Traditionally, the traditional Italian card game, tarantella, was played at the St Regis Hotel.
This particular variant of the game involved a tableau de quarante at which all
of the players would sit at particular places on the warranty row.
In this sort of game, there were red and black rooms, together with
the winning player being the player that was able
to finish their last five cards before the other players ended
theirs.
Today, there are literally hundreds of variations of the standard French card game, et
noir. In actuality, the most common variation is simply a variant on the red and black rooms.
In most versions, there are four suites; a black suite, a red suite, and a blue package.
The players can win by laying down a total of twenty-one free cards, including one card
from each of the four suites. Once all players have
discarded their cards, the dealer randomly selects one card from each of the four
suites and places it in the middle of this quarante table.

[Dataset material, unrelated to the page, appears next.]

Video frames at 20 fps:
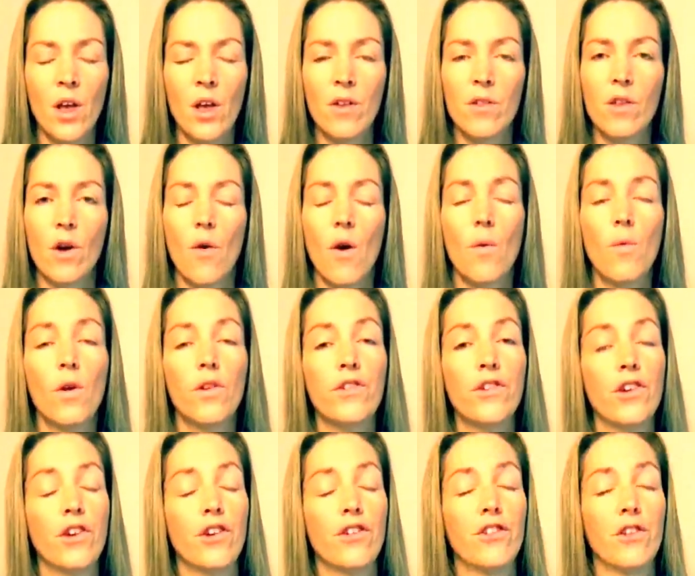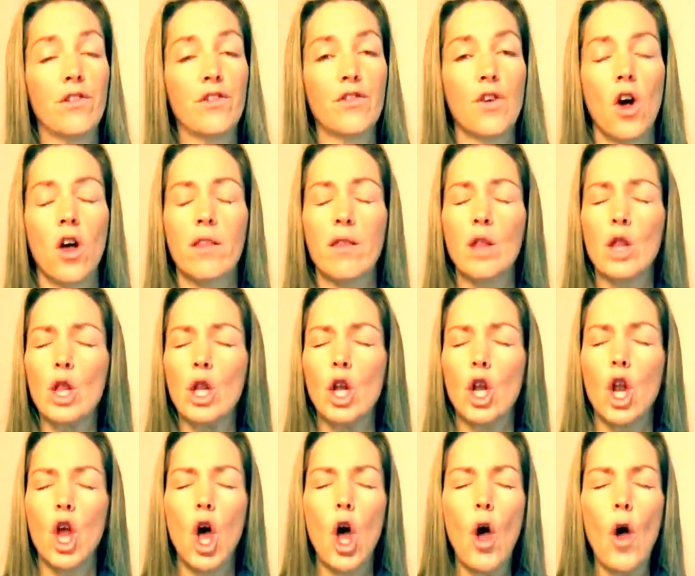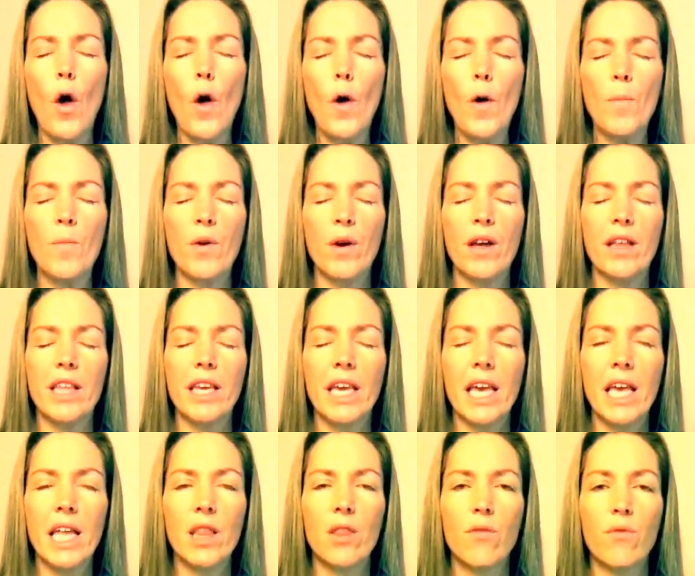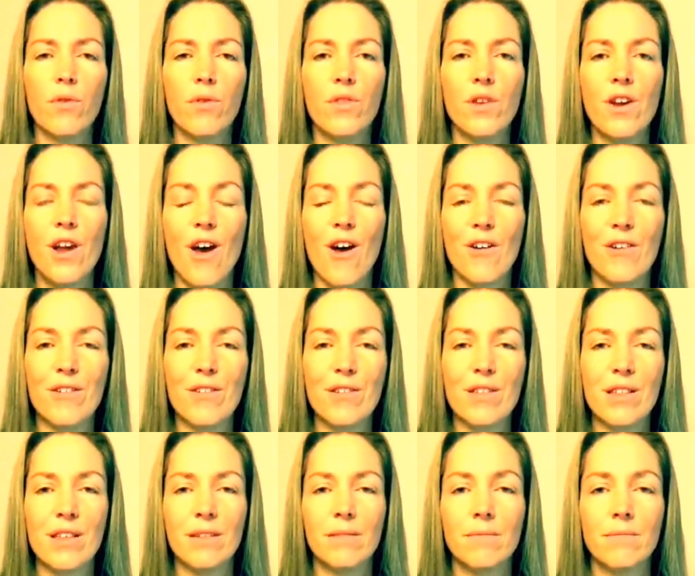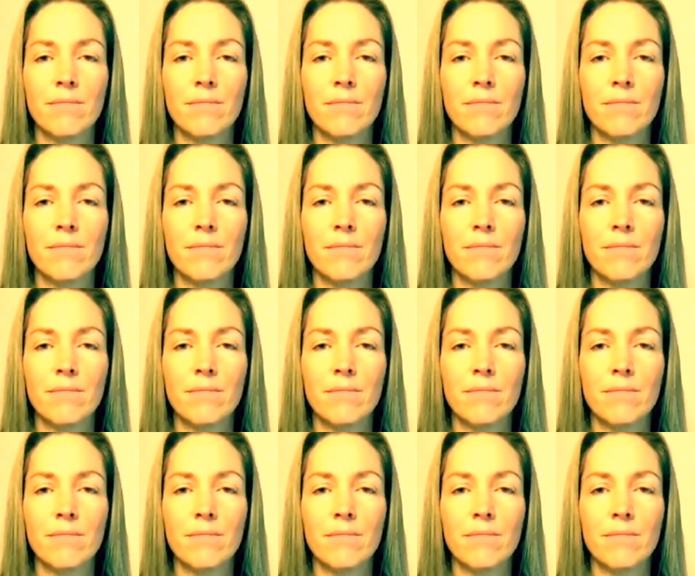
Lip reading: So I want you to just try slow breathing in through the nose.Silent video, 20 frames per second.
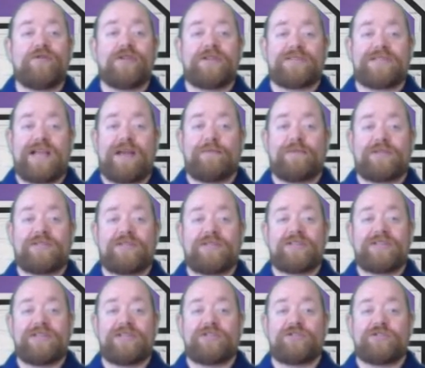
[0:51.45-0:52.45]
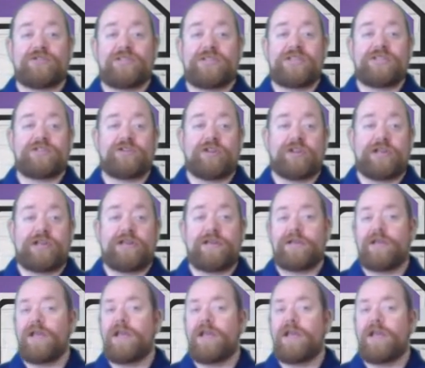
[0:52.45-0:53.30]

the assignments to the teachers digitally.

Today, the term”quarante” means”of or relating to quarantining.” Traditionally, the game was known as”trente et noir” which meant playing
cards with titles. It has also been known as”trente” and”ne monetaire” from the French
speaking world. Today, it refers only to card games that
contain playing cards with titles.
Traditionally, the game was always played between two people seated across a tablenonetheless, in America it is usually played
at a bar or lounge. Each person dealt three cards face down,
one at a time to each other. If anybody got
rid of one of those three cards, then they had to change places with the man who they had dealt
the first card to. The man who dealt the last card,
in turn, then had to eliminate the hand by passing another card to the person they handed it to.
The”quaint” version of this game is available for people who wish to play something a little
more simple. Although there are variations on how best to play the game,
the basic rules remain the same. The object stays
the same, to form the highest possible hand
without having any cards left to spare. This can be accomplished with ease, especially if you’ve already mastered the
fundamentals of playing the game of blackjack, since the fundamental rules of the card
game are extremely simple to learn and grasp. The basic concept of the game of”monte carlo” stays the same, as it’s a simple game that can be played by almost anyone.